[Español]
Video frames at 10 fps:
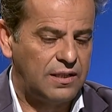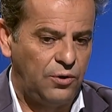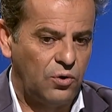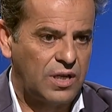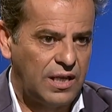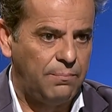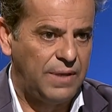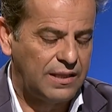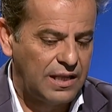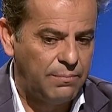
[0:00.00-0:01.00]
he tenido que
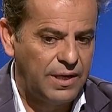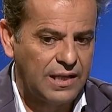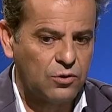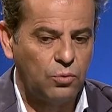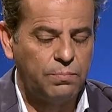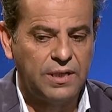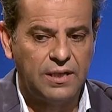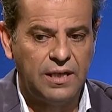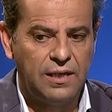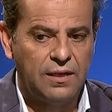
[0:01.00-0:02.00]
meterme a
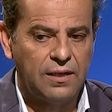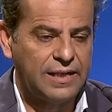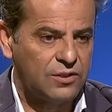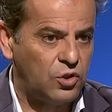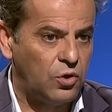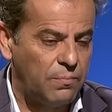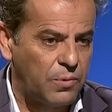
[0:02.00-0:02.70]
tope en gestión,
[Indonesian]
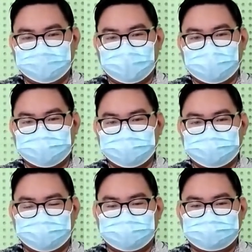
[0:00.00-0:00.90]
Begitu
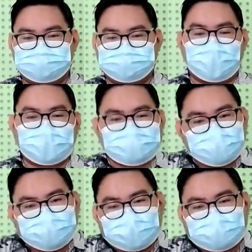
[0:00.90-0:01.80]
bangsa
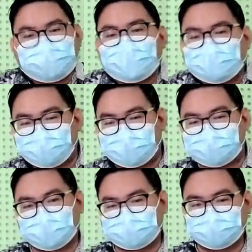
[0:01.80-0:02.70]
yang dikenal pada
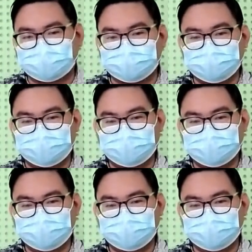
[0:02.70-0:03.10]
saat itu.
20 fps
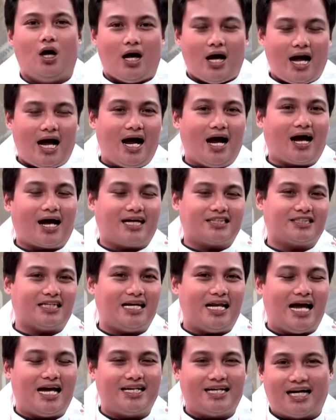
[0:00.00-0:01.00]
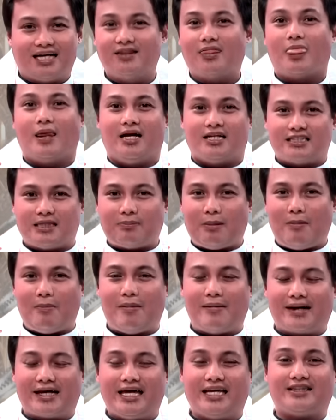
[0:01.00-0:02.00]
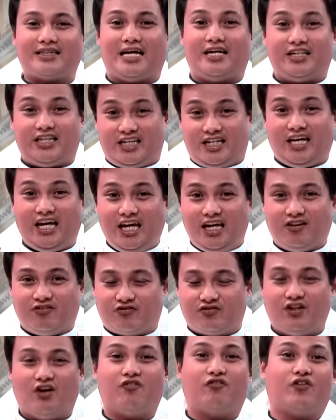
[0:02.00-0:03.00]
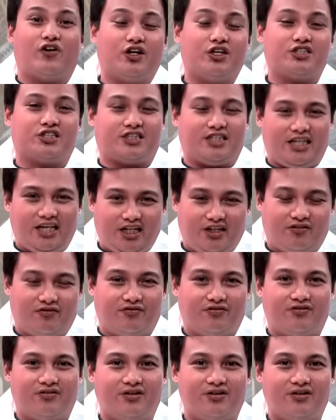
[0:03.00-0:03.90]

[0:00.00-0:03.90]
ang kasalanan sa pamamagitan ni Eve, the first Eve,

+++++

* [To do]: Print every line of the listing exactly, please, and leave the images out.

* [Answer to this problem]:
[Español]
Video frames at 10 fps:
[0:00.00-0:01.00]
he tenido que
[0:01.00-0:02.00]
meterme a
[0:02.00-0:02.70]
tope en gestión,
[Indonesian]
[0:00.00-0:00.90]
Begitu
[0:00.90-0:01.80]
bangsa
[0:01.80-0:02.70]
yang dikenal pada
[0:02.70-0:03.10]
saat itu.
20 fps
[0:00.00-0:01.00]
[0:01.00-0:02.00]
[0:02.00-0:03.00]
[0:03.00-0:03.90]

[0:00.00-0:03.90]
ang kasalanan sa pamamagitan ni Eve, the first Eve,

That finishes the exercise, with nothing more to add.